→ How to complete this task
I need the entries printed again word for word, without the images.

→ Records for this task
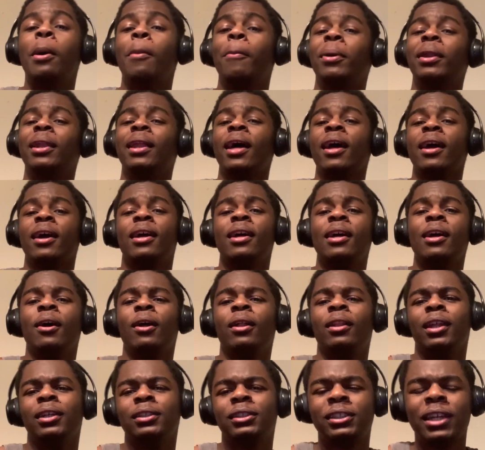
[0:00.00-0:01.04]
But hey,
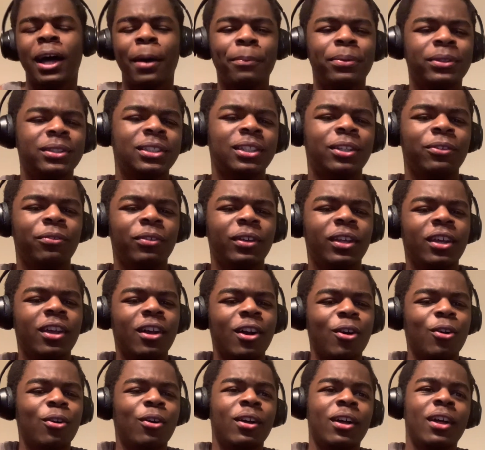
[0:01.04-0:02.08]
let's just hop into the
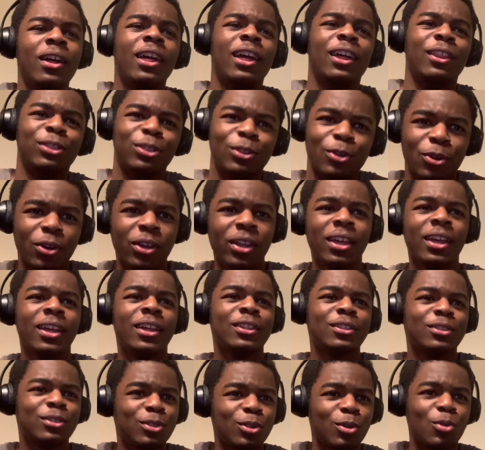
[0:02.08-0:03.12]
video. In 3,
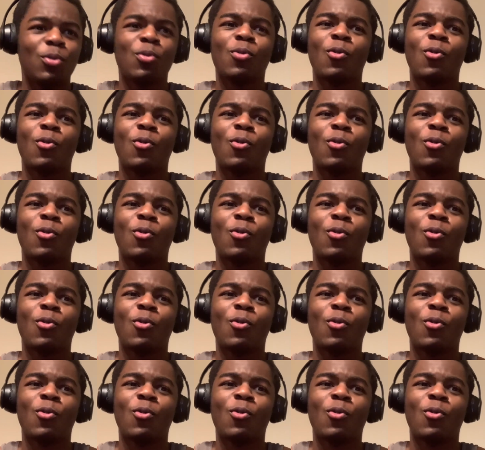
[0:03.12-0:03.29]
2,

→ Task answer
[0:00.00-0:01.04]
But hey,
[0:01.04-0:02.08]
let's just hop into the
[0:02.08-0:03.12]
video. In 3,
[0:03.12-0:03.29]
2,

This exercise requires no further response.